Las recientes movilizaciones sociales a lo largo del continente han puesto de manifiesto la necesidad de una serie de reformas estructurales. Más allá de que se reconozca la diversidad de los actores sociales emergentes, hay una configuración de ideas compartidas que denotan que la sociedad cambió y, por tanto, también su relación con el poder político y sus instituciones.

Buena parte del análisis de este 2020 se ha concentrado en la pandemia del COVID19, sin embargo, sin este evento, la atención estaría en la investigación profunda y la búsqueda de respuestas a las importantes movilizaciones sociales que se han suscitado desde el 2019.

Baste recordar, por ejemplo, las movilizaciones que se dieron en Ecuador, Colombia, Chile y Estados Unidos. En los últimos dos casos, geográficamente opuestos, encontramos una muestra de que aquello que por un buen tiempo dimos por hecho, como la estabilidad democrática y los altos niveles en sus índices de calidad vida (en comparación con la mayoría de la región) eran solamente la fachada que disimulaba lo que en otros países de la región era evidente: una gran desigualdad social, hartazgo político y una discordancia entre la arcaica normatividad jurídica e institucional que ahogaba la demanda social.

En estos, como en otros casos –y me refiero a Ecuador, México y, recientemente, Perú- uno de los puntos que más ha llamado la atención de los medios y las organizaciones de la sociedad civil es el enfrentamiento con la policía y los niveles de violencia con que han respondido los cuerpos responsables del orden público.

La llamada “brutalidad policial” y la violación de derechos humanos que de esta deriva -que va desde lenguaje e insultos discriminatorios, golpes, actos de tortura, homicidio ilegítimo o el uso indiscriminado de la fuerza- tiene una profunda relación con la idea equivocada y, por cierto, extendida por los gobiernos, de que el orden público va de la mano con la preservación y, por tanto de la salvaguarda del poder político (de turno).

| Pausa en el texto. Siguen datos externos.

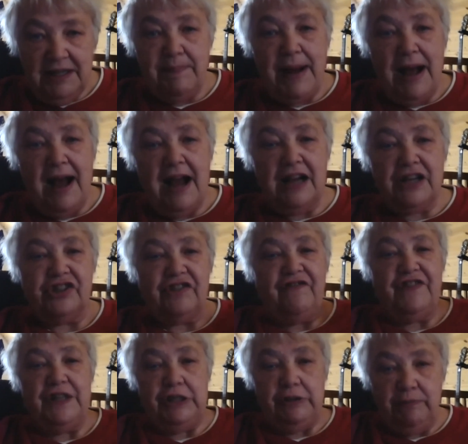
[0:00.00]
box
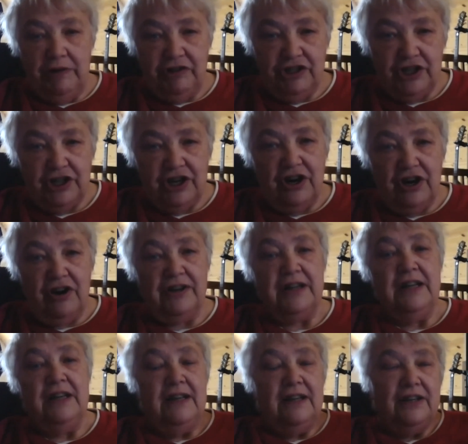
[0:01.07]
filled with dirt.
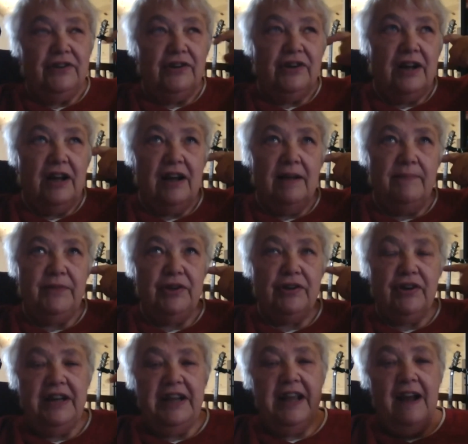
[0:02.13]
You're
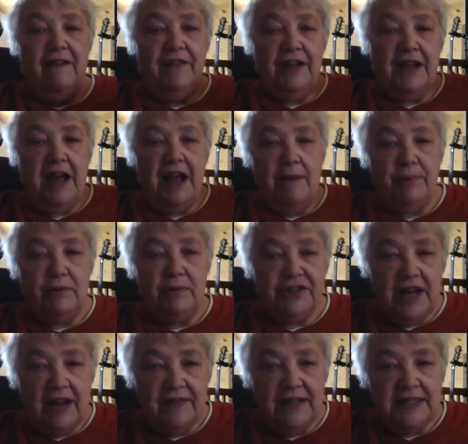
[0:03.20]
going to have the
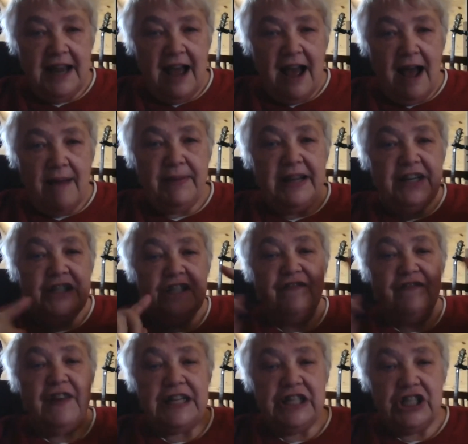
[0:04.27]
compost on the top, and it's
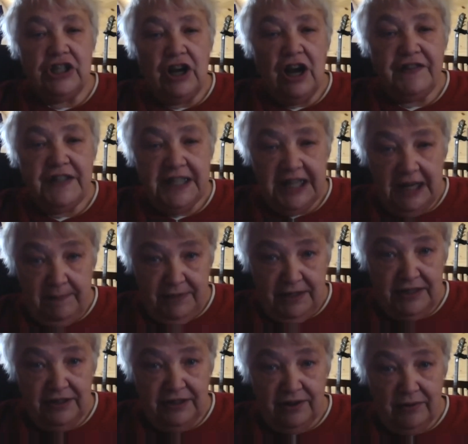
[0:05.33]
fenced off to keep the
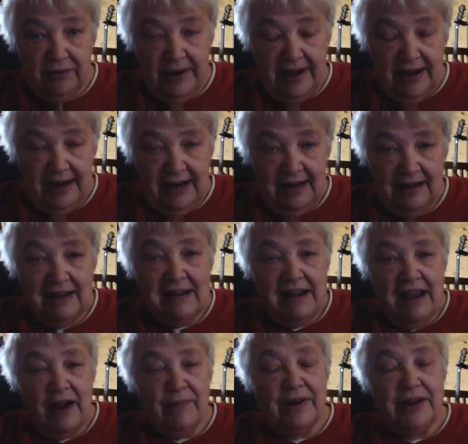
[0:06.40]
deer away.
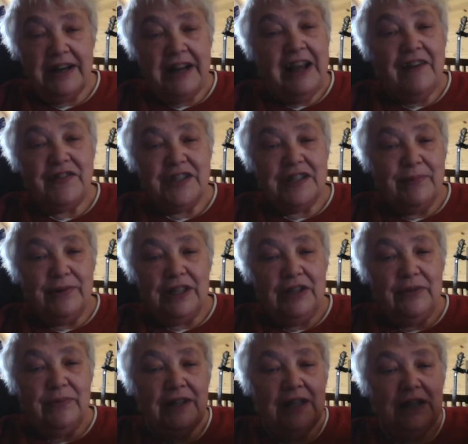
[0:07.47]
And we're going to have some
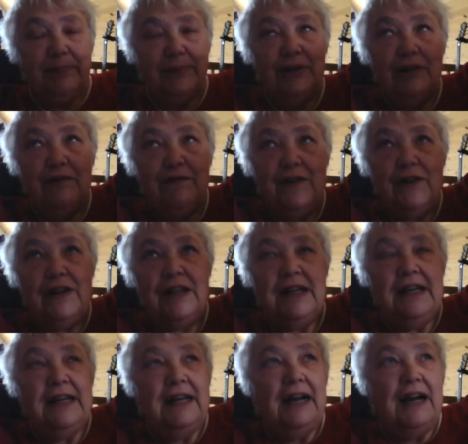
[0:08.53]
really, really beautiful
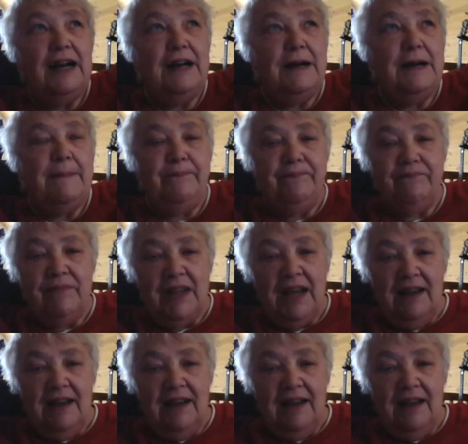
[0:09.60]
objects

Esto, junto a la deteriorada relación de la sociedad con sus policías, es la manifestación del deterioro con la institucionalidad política y por tanto pone manifiesto la falta de un elemento fundamental para su funcionamiento: la autonomía de las policías.

En el caso de la policía mexicana se arrastran años de bajos niveles de confianza, poca capacitación, bajos salarios y altos índices de corrupción, situaciones que han incentivado la formación de la Guardia Nacional, un cuerpo compuesto por más del 80% de miembros de las Fuerzas Armadas y que en su corto año de vida ya se ha visto envuelto en distintas y graves acusaciones.

Así, en este caso –tal como en otros, como el de Carabineros de Chile, un cuerpo que por mucho se mostraba como modelo de disciplina, profesionalización, eficiencia y que gozaba de los más altos niveles de confianza, hasta el estallido social de 2019- se ha puesto de manifiesto la necesidad urgente de una profunda reforma que, sin embargo, a la luz de los sesgados ojos de los gobiernos de turno, aparenta no tener prisa.

Aun así, la necesidad de reforma es evidente, partiendo por la estricta necesidad de que las legislaciones de los países deban contemplar –y respetar estrictamente- las orientaciones dadas por el Derecho Internacional de los Derechos Humanos.

Ejemplo de lo anterior es la Ley del Uso de la Fuerza que se aprobó en México. Dicha ley ha sido altamente señalada por organismos como Amnistía Internacional, ya que no precisa que se haga un uso mínimo de la fuerza por parte de los policías y además, no limita el uso de los medios letales como último recurso y cuando sea estrictamente necesario para garantizar la vida de otros.

Actualmente, es fundamental poner atención en la reforma policial, antes de que las movilizaciones se acentúen (sobre todo en México) más vale tomar medidas de adecuación y prevención (con mirada de futuro y atención a lo que está pasando en contexto latinoamericano), que tener que lamentar después la ola de eventos que –como queda demostrado en otras partes del continente- derrumba por completo el pilar institucional sobre el cual se apoya la seguridad y el orden interior de los estados.

La policía es un indicador más de la necesidad de un nuevo pacto social, pero no es cualquier actor, es uno decisivo para que exista el escenario para consolidar las reformas en los demás ámbitos y, por cierto, la continuidad del Estado. Así pues, las reformas policiacas corresponden a la necesidad de recobrar en sí misma la seguridad pública, el respeto a los derechos humano y que de paso un nuevo pacto político que ponga fin a nuestro antiguo régimen en el que las demandas y las movilizaciones sociales –y las desigualdades de las que eran reflejo- eran desatendidas en post de la conservación y mantención en el poder de uno u otro gobierno.